I've set up Logstash with the following pipeline.conf:
input {
# stdin {}
# beats {
# port => "5044"
# }
rss {
url => "http://feeds.washingtonpost.com/rss/world"
interval => 3600
tags => ["rss"]
}
}
# filter {
#}
output {
elasticsearch {
action => "index"
hosts => [ "localhost:9200" ]
index => "rss"
workers => 1
}
stdout {}
}
This works fine with my setup. Every time it runs it indexes what it receives from the source (the rss feed on the url).
My problem is that this adds everything from the rss feed into my index, even if that data have already been added.
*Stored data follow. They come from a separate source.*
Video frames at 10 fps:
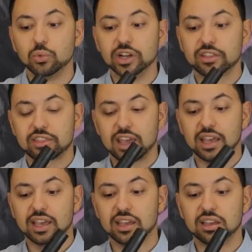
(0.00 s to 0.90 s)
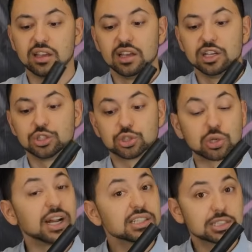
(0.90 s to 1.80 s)
with a
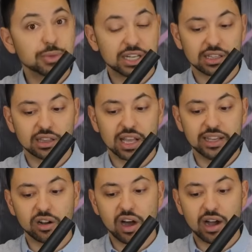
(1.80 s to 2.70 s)
reflected light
When I search through my index this then gives me multiple of the same result.
For example if a document have been indexed five times then when I search for that document in my index I get five results that are the same except for their timestamp.
An example is when I perform "GET rss/_search?q=border" in Kibana console I get the following results:
{
"took": 25,
"timed_out": false,
"_shards": {
"total": 5,
"successful": 5,
"skipped": 0,
"failed": 0
},
"hits": {
"total": 4,
"max_score": 3.7995694,
"hits": [
{
"_index": "rss",
"_type": "doc",
"_id": "T1f8kWMBWYqQmres0sbi",
"_score": 3.7995694,
"_source": {
"title": "The Border Patrol tries to win over Hispanic communities — by singing love songs in Spanish",
"message": "Something very, very different is going on at the U.S.-Mexico border.",
"published": null,
"Feed": "http://feeds.washingtonpost.com/rss/world",
"@version": "1",
"@timestamp": "2018-05-24T11:50:54.567Z",
"link": "https://www.washingtonpost.com/world/the_americas/the-border-patrol-tries-to-win-over-hispanic-communities--by-singing-love-songs-in-spanish/2018/05/22/4c65b930-53cc-11e8-a6d4-ca1d035642ce_story.html",
"author": null,
"tags": [
"rss"
]
}
},
{
"_index": "rss",
"_type": "doc",
"_id": "-Ff3kWMBWYqQmresm8WX",
"_score": 3.6400082,
"_source": {
"@version": "1",
"author": null,
"tags": [
"rss"
],
"title": "The Border Patrol tries to win over Hispanic communities — by singing love songs in Spanish",
"link": "https://www.washingtonpost.com/world/the_americas/the-border-patrol-tries-to-win-over-hispanic-communities--by-singing-love-songs-in-spanish/2018/05/22/4c65b930-53cc-11e8-a6d4-ca1d035642ce_story.html",
"published": null,
"Feed": "http://feeds.washingtonpost.com/rss/world",
"@timestamp": "2018-05-24T11:45:13.014Z",
"message": "Something very, very different is going on at the U.S.-Mexico border."
}
},
{
"_index": "rss",
"_type": "doc",
"_id": "AFf4kWMBWYqQmresfMbt",
"_score": 3.4221885,
"_source": {
"@version": "1",
"author": null,
"tags": [
"rss"
],
"title": "The Border Patrol tries to win over Hispanic communities — by singing love songs in Spanish",
"link": "https://www.washingtonpost.com/world/the_americas/the-border-patrol-tries-to-win-over-hispanic-communities--by-singing-love-songs-in-spanish/2018/05/22/4c65b930-53cc-11e8-a6d4-ca1d035642ce_story.html",
"published": null,
"Feed": "http://feeds.washingtonpost.com/rss/world",
"@timestamp": "2018-05-24T11:46:11.134Z",
"message": "Something very, very different is going on at the U.S.-Mexico border."
}
},
{
"_index": "rss",
"_type": "doc",
"_id": "LFf5kWMBWYqQmresZsb6",
"_score": 3.4221885,
"_source": {
"@version": "1",
"author": null,
"tags": [
"rss"
],
"title": "The Border Patrol tries to win over Hispanic communities — by singing love songs in Spanish",
"link": "https://www.washingtonpost.com/world/the_americas/the-border-patrol-tries-to-win-over-hispanic-communities--by-singing-love-songs-in-spanish/2018/05/22/4c65b930-53cc-11e8-a6d4-ca1d035642ce_story.html",
"published": null,
"Feed": "http://feeds.washingtonpost.com/rss/world",
"@timestamp": "2018-05-24T11:47:11.048Z",
"message": "Something very, very different is going on at the U.S.-Mexico border."
}
}
]
}
}
What I want is to only have a single version of each document. When Logstash receives an identical document it should delete or replace the previous document. Is this something which is possible? And if so what would I need to do to make it so?